Work required ::
Select from the data all lines with the word "Transcript".

Data to examine ::
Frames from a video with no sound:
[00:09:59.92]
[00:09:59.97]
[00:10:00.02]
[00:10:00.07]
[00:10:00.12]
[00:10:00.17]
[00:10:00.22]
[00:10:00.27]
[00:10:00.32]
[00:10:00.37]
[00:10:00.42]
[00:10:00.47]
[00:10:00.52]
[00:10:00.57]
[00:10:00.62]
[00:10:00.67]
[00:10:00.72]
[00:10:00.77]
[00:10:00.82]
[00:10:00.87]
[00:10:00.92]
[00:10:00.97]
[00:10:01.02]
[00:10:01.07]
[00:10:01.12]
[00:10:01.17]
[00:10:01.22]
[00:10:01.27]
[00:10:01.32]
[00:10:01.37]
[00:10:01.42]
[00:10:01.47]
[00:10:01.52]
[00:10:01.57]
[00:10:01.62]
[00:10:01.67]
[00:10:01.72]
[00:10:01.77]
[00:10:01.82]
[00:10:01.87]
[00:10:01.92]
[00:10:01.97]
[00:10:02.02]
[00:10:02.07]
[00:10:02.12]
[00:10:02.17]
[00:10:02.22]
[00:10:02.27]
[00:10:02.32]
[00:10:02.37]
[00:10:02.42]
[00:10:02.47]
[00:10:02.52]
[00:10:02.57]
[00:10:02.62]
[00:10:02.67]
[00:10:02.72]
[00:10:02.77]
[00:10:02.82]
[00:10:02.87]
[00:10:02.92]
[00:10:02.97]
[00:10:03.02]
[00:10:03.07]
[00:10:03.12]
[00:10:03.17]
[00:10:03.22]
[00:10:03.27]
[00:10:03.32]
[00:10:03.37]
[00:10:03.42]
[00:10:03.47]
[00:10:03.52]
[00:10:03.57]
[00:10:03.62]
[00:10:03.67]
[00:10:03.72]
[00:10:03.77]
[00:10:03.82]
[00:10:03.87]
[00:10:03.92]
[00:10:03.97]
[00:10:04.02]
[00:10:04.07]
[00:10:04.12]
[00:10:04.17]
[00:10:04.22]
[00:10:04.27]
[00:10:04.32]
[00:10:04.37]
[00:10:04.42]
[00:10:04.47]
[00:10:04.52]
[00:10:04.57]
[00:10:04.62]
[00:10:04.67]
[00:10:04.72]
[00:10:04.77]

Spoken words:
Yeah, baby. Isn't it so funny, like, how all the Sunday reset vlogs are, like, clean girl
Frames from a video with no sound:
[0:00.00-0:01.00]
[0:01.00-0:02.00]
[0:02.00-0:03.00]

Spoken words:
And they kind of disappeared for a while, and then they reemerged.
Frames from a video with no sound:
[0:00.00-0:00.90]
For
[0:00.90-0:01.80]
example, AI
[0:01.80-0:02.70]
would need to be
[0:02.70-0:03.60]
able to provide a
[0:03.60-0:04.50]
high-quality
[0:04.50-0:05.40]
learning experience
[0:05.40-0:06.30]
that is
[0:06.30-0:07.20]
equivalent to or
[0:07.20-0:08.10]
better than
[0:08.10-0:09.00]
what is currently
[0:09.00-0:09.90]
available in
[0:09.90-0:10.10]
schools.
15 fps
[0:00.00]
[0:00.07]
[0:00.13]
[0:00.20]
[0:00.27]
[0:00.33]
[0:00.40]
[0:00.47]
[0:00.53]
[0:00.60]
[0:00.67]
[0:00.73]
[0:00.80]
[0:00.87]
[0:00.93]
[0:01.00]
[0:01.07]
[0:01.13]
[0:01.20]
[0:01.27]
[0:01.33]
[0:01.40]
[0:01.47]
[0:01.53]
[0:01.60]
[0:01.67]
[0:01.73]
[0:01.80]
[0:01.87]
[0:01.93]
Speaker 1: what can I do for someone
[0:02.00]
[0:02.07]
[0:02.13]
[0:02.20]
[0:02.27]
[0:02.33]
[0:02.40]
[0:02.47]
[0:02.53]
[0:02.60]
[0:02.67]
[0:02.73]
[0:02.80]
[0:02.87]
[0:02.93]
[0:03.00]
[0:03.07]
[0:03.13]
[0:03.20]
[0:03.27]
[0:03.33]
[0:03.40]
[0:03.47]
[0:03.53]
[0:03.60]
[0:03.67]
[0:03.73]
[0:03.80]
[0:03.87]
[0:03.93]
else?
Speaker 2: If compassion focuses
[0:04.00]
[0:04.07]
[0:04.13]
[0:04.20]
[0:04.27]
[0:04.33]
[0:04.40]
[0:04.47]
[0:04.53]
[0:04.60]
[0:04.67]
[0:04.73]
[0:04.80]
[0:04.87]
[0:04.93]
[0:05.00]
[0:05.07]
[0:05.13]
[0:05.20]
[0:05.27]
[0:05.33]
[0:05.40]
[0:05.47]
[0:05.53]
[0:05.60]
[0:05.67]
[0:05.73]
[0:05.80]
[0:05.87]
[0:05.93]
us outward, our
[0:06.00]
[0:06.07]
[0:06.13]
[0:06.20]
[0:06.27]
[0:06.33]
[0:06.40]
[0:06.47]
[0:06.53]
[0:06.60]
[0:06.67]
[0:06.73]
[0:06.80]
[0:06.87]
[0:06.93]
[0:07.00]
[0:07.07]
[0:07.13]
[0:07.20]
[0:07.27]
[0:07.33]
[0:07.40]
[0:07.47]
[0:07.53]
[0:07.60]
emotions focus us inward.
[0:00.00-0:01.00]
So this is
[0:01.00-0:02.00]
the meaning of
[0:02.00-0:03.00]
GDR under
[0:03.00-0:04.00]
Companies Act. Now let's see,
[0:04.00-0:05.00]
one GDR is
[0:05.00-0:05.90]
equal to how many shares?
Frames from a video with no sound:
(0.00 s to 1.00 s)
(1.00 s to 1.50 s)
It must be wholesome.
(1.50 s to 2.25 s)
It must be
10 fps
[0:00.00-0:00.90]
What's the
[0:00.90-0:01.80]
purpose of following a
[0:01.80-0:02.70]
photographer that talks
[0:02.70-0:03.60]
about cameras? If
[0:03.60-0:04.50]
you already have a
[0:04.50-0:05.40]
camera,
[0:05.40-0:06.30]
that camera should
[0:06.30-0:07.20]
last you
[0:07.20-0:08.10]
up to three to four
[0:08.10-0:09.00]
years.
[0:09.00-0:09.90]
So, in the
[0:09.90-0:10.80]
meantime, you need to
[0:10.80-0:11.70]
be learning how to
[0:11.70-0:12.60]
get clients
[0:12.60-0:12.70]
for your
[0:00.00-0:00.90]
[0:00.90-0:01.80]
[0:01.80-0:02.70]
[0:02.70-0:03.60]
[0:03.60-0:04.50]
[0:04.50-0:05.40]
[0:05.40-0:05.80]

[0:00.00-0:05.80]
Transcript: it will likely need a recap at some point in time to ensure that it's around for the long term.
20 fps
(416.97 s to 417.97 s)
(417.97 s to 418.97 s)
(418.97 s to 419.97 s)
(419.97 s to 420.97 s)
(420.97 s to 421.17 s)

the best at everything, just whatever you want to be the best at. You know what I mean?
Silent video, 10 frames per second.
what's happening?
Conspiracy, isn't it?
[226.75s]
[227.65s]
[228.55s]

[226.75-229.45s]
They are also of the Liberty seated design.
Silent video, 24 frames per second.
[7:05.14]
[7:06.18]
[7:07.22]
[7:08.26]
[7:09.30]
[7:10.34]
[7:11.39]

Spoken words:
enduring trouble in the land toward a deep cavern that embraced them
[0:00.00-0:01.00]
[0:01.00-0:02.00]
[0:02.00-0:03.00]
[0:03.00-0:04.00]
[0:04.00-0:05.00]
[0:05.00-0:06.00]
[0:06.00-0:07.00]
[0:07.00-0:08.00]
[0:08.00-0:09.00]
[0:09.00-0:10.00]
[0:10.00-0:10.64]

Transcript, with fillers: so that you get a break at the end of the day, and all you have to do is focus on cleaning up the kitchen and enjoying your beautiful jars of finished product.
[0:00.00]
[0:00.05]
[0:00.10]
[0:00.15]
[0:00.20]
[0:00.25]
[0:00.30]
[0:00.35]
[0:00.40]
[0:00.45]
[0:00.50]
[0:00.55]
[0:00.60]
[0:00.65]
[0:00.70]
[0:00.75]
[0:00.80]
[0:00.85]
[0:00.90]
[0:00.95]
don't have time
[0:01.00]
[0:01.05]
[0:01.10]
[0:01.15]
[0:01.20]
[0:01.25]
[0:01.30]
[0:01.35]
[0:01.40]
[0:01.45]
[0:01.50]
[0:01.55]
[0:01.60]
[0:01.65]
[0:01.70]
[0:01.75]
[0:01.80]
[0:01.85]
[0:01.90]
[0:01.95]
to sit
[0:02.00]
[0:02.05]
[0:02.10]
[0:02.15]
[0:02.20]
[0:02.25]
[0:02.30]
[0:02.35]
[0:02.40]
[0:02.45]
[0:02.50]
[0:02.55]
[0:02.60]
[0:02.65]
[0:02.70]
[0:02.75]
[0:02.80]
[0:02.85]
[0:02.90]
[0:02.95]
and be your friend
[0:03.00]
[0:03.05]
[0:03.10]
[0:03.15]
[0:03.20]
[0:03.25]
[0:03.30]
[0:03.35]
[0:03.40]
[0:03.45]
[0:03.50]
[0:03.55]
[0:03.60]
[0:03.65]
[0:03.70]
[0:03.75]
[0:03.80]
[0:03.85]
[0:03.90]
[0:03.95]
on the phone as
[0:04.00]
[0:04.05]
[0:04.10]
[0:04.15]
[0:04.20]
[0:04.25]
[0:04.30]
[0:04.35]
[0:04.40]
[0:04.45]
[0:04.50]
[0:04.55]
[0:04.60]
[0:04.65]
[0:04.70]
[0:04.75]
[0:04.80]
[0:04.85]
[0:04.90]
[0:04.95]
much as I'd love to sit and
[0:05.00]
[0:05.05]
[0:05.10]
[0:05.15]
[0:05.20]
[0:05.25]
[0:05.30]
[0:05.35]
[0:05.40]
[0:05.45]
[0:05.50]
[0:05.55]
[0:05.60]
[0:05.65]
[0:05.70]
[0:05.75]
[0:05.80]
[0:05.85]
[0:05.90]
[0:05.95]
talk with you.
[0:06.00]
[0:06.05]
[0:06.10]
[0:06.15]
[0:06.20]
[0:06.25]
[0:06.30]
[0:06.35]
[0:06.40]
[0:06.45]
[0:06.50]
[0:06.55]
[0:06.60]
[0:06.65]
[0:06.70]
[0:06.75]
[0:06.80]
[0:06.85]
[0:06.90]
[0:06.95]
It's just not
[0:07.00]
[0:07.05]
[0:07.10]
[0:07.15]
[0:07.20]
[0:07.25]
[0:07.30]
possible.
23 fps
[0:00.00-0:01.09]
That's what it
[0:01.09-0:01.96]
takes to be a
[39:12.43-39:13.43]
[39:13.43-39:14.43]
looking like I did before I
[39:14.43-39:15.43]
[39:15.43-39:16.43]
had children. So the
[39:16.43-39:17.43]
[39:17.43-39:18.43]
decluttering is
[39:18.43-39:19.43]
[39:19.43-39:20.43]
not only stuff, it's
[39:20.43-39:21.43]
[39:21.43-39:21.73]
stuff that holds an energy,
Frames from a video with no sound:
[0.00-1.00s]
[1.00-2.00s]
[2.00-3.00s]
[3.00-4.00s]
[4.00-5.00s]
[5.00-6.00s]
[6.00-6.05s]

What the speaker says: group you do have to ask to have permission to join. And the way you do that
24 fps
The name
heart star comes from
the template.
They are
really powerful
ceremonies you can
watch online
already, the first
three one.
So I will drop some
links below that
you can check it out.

Expected answer ::
Transcript: it will likely need a recap at some point in time to ensure that it's around for the long term.
Transcript, with fillers: so that you get a break at the end of the day, and all you have to do is focus on cleaning up the kitchen and enjoying your beautiful jars of finished product.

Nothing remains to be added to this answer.